Wednesday, December 9, 2009

Aristotle's Assumption

Aristotle makes a fair number of assumptions in his Rhetoric, and those assumptions are primarily the things I have questions on.


He assumes that the true or just will always be more persuasive than the false or unjust. While I like this belief because it gives a real value to rhetoric, I find it difficult to believe sometimes. People seem to ascribe to a lot of beliefs that seems false or unjust. They make arguments in defense of these beliefs, and often seem to have great success in making them. Is this really explanable as a situation that people articulating arguments in support of the true or just are just making really bad arguments? Mein Kampf makes arguments that seem at the very least unjust to most people today, and yet, when it was written, many people were persuaded. Was no one making any half way decent arguments against this in Germany prior to the Nazi's taking power?


One assumption that I easily agree with is that no one admits that their arguments are for the more harmful as opposed to less harmful, that they are arguing for the worse instead of the better situation or case. Whether they believe that their argument will create more harm than good is not whats important. What is important is that to persuade, they need to appear to be arguing for less harm, for the better case.


The psychological assumptions based on what kinds of emotional appeal to use for an audience on what particular age and gender appear to be overgeneralized to me. They might be useful as a methodological starting point in framing an argument, but they don't seem to be a great place to begin a psychological understanding of people.
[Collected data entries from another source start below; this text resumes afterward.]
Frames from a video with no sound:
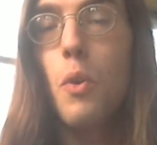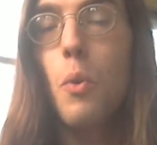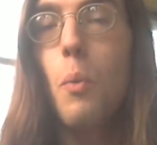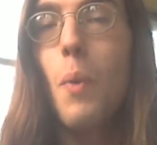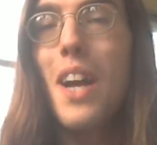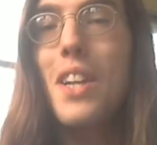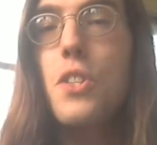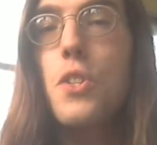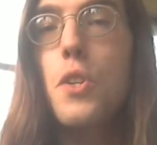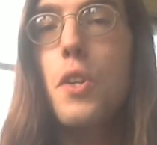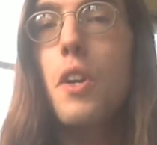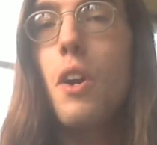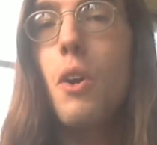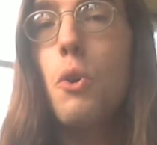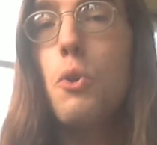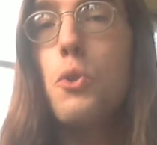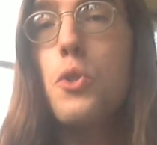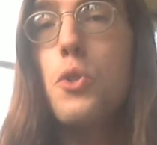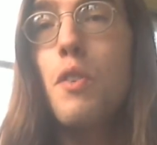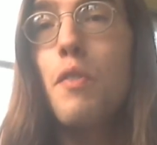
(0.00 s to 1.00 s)
the west
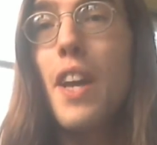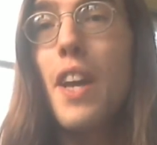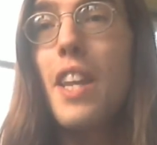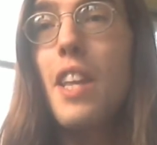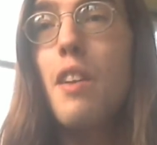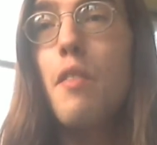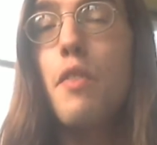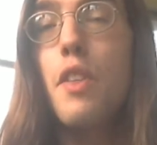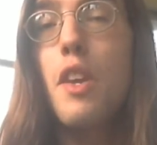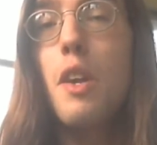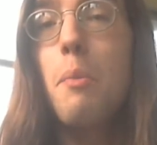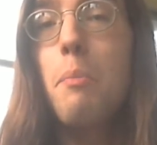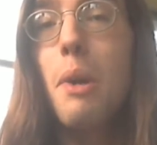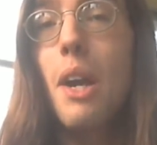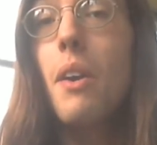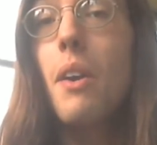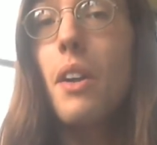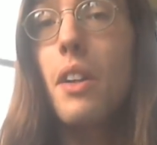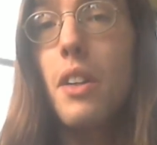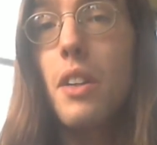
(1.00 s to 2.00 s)
coast of any of the
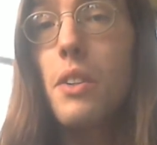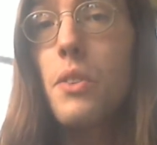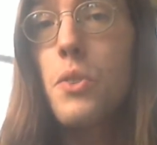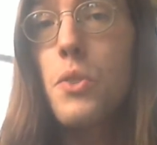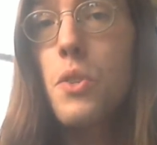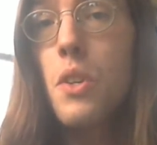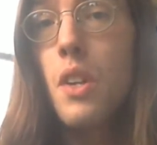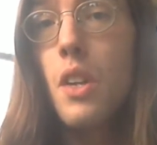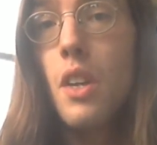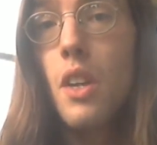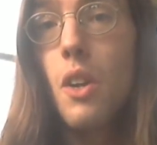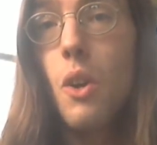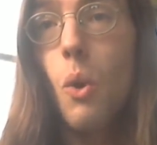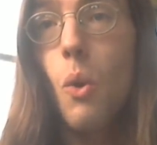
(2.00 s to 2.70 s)
Americas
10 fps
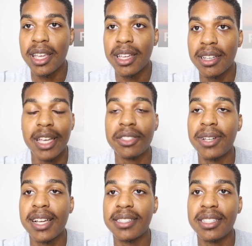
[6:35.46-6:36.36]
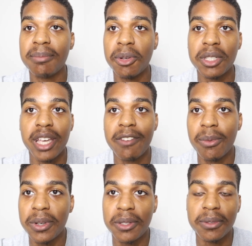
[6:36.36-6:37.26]
that. As you guys see, mostly
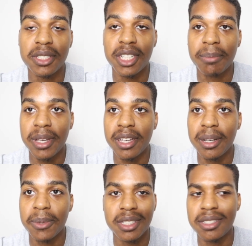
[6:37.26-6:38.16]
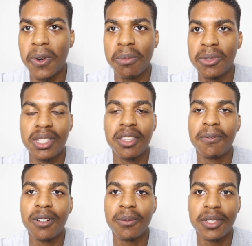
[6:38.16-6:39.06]
everyone uses JPEG, which is almost nothing
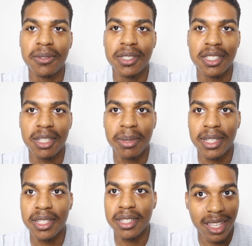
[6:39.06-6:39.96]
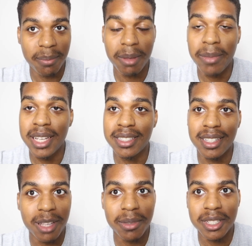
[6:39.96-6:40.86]
wrong with using JPEG. Keep it
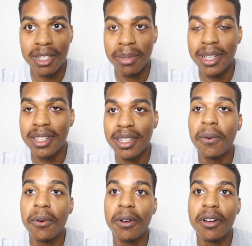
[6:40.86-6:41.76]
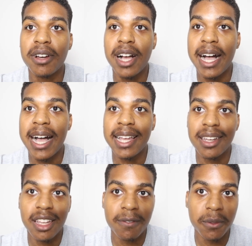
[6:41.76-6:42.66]
basic, keep it JPEG. For high
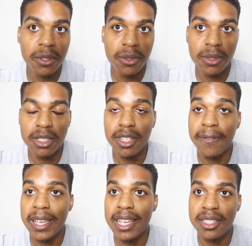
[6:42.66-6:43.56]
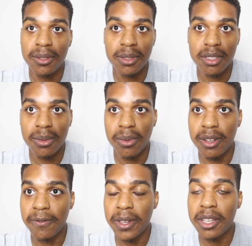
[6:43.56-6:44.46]
level users, advanced users,
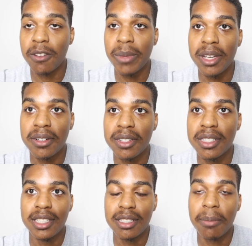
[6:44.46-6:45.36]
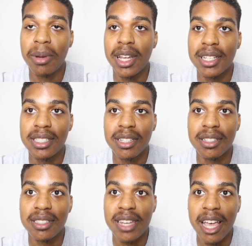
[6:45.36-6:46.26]
and video makers, this is a plus,
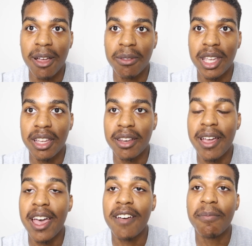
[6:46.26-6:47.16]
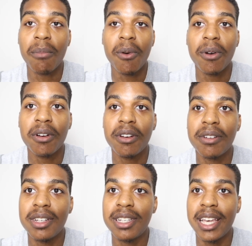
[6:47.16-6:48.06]
because now they can have
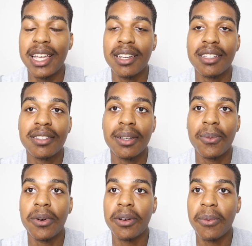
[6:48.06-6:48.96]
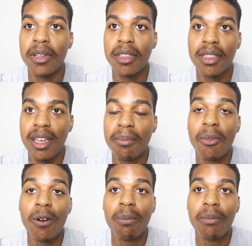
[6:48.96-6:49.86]
more data to work with and
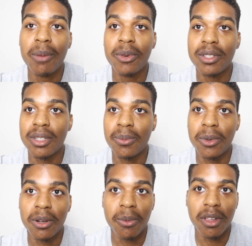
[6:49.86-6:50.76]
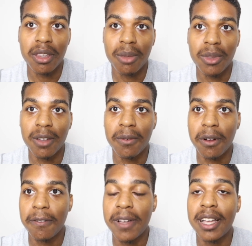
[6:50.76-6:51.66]
more memory to work with with the
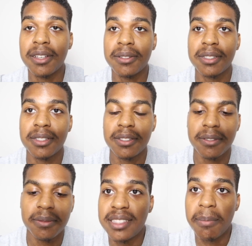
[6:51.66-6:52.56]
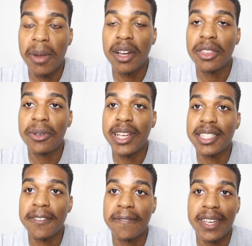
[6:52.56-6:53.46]
raw files. The Mark three has
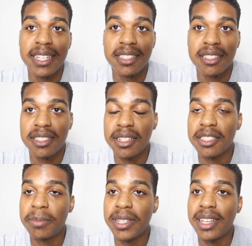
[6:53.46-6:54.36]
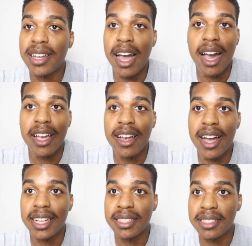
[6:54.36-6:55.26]
a faster shutter speed and a higher
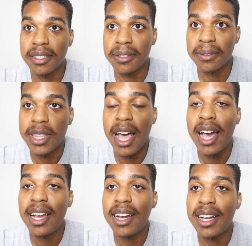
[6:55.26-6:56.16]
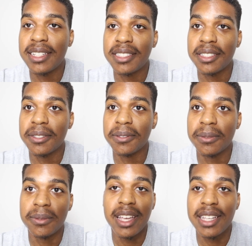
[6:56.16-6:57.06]
I S O. With the higher I S O,
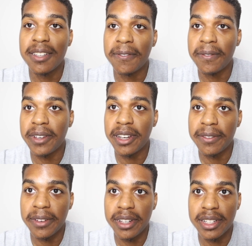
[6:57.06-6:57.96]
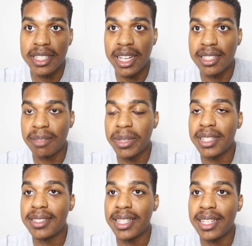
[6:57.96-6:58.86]
it has a very, very good chance of
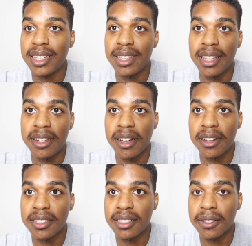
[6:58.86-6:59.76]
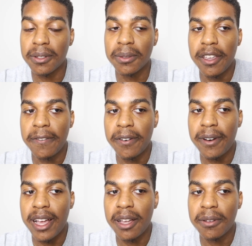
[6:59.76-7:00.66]
being seen in the dark. So if
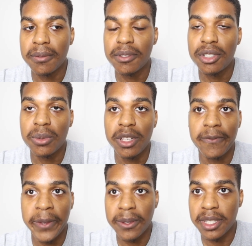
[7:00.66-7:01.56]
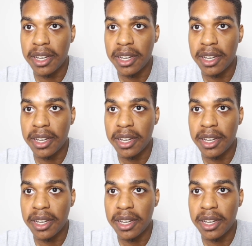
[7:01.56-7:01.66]
you're out shooting videos in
I (along with I suspect many others) question as to whether logical arguments are really the most persuasive. Having said that, I do think is basic frame work is right, the available proofs really do boil down to logical, emotional and ethical/character based. What I think needs to be expanded upon is logical proofs. Far too often, premises in a logical argument are not based on being necessarily or probabilistically true. Instead, they seem to just be based on ideology or mythology. People accept articulated or inarticulated premises based on ideology far too readily, even in the face of evidence to the contrary. This I think is where Aristotle is lacking. His logical proofs don't really seem to acknowledge that people can and will ascribe to false premises on an ideological basis.